[Collected data entries]
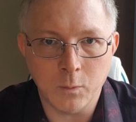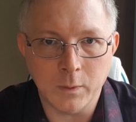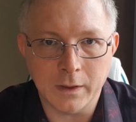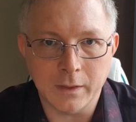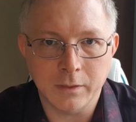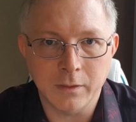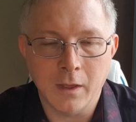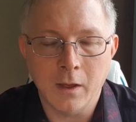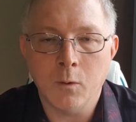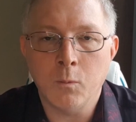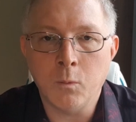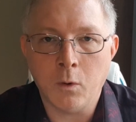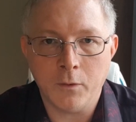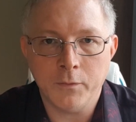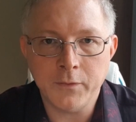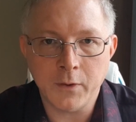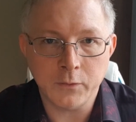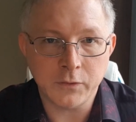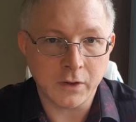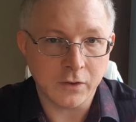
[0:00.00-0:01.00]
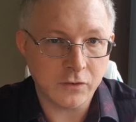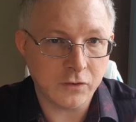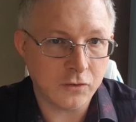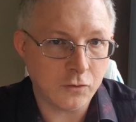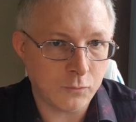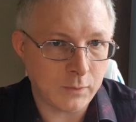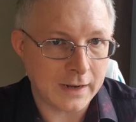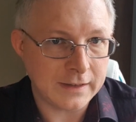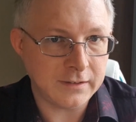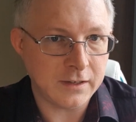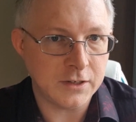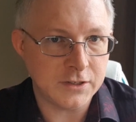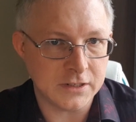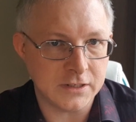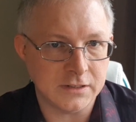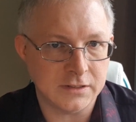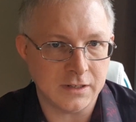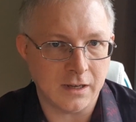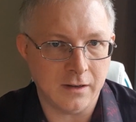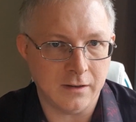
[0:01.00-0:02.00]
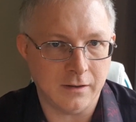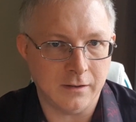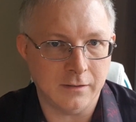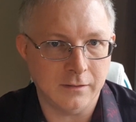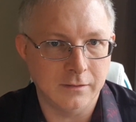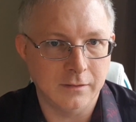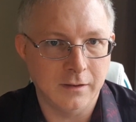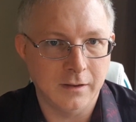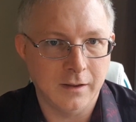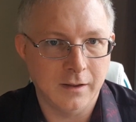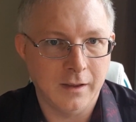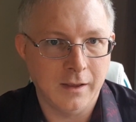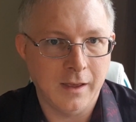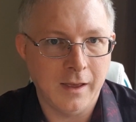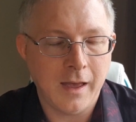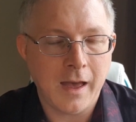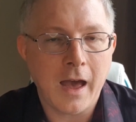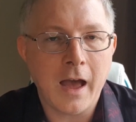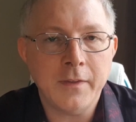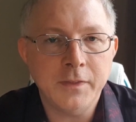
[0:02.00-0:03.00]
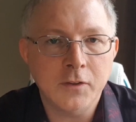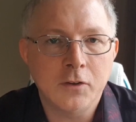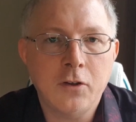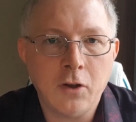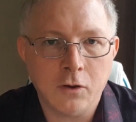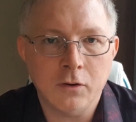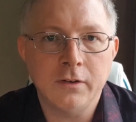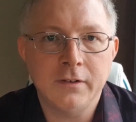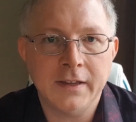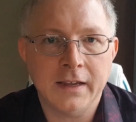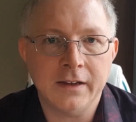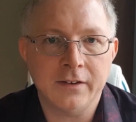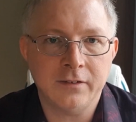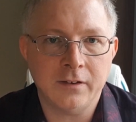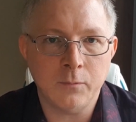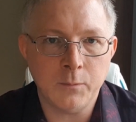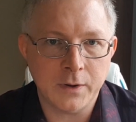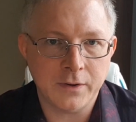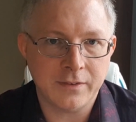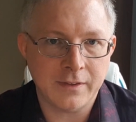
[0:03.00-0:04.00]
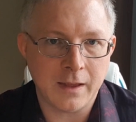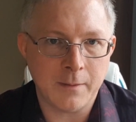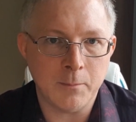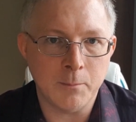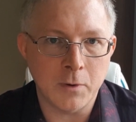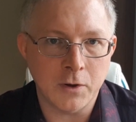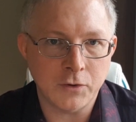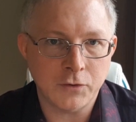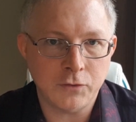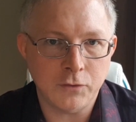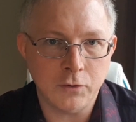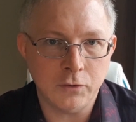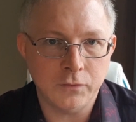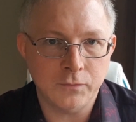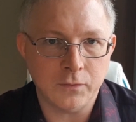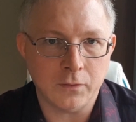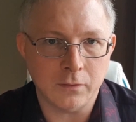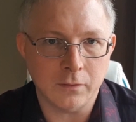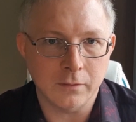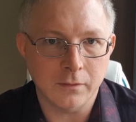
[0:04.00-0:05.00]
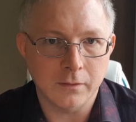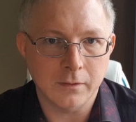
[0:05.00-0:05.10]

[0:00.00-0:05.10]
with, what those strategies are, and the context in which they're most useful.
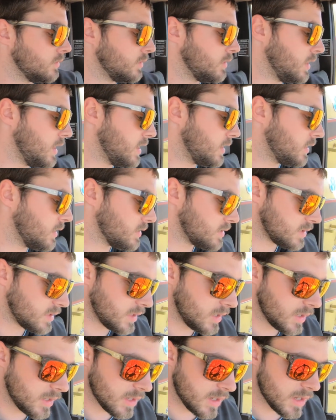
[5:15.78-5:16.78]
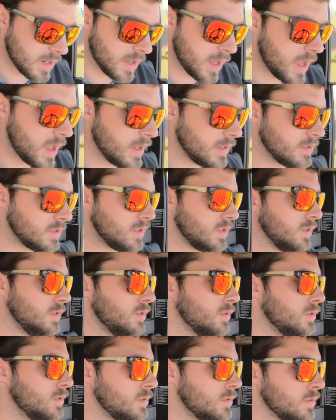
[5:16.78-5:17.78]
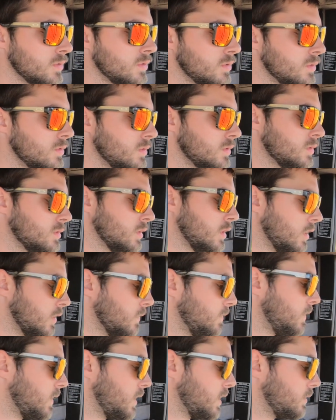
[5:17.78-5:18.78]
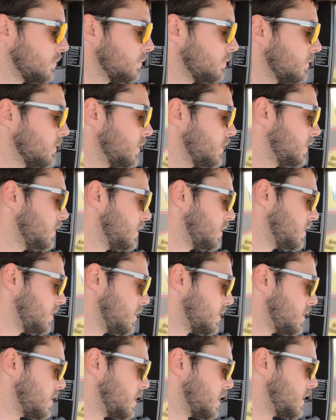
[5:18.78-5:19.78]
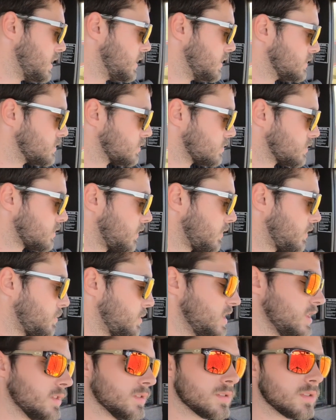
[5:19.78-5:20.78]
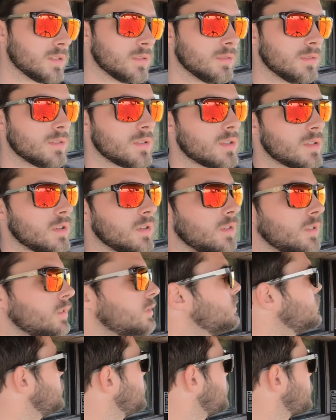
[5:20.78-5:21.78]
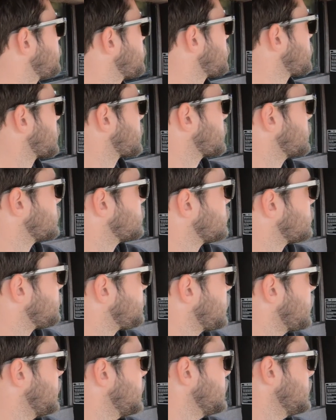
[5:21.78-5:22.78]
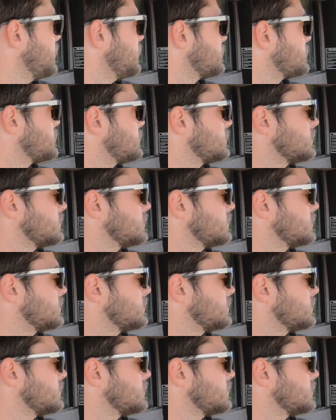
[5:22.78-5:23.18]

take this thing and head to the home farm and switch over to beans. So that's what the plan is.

_Description of the task_
The task calls for all records to be set down precisely, excluding any images.

_Task solution_
[0:00.00-0:01.00]
[0:01.00-0:02.00]
[0:02.00-0:03.00]
[0:03.00-0:04.00]
[0:04.00-0:05.00]
[0:05.00-0:05.10]

[0:00.00-0:05.10]
with, what those strategies are, and the context in which they're most useful.
[5:15.78-5:16.78]
[5:16.78-5:17.78]
[5:17.78-5:18.78]
[5:18.78-5:19.78]
[5:19.78-5:20.78]
[5:20.78-5:21.78]
[5:21.78-5:22.78]
[5:22.78-5:23.18]

take this thing and head to the home farm and switch over to beans. So that's what the plan is.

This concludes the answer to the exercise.